A faithful transcript of every entry is required; pictures do not belong in it.

____ DATA TO USE

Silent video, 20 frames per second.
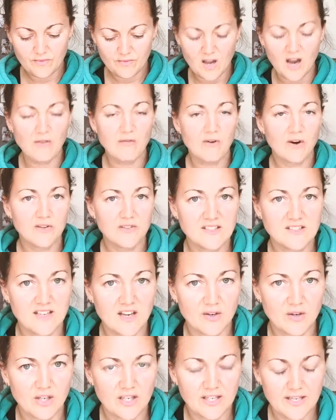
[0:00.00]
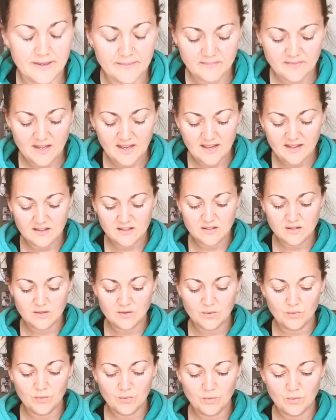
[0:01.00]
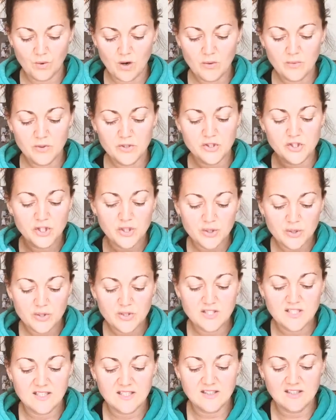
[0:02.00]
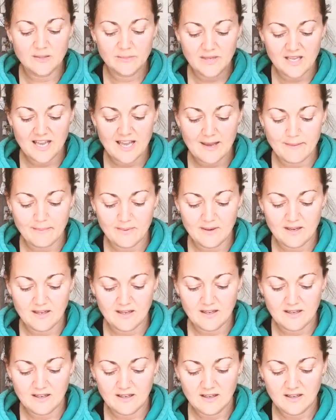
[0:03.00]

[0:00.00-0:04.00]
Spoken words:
I wrote these down earlier. And what would choosing to be happy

________

* **TASK RESULT**
Silent video, 20 frames per second.
[0:00.00]
[0:01.00]
[0:02.00]
[0:03.00]

[0:00.00-0:04.00]
Spoken words:
I wrote these down earlier. And what would choosing to be happy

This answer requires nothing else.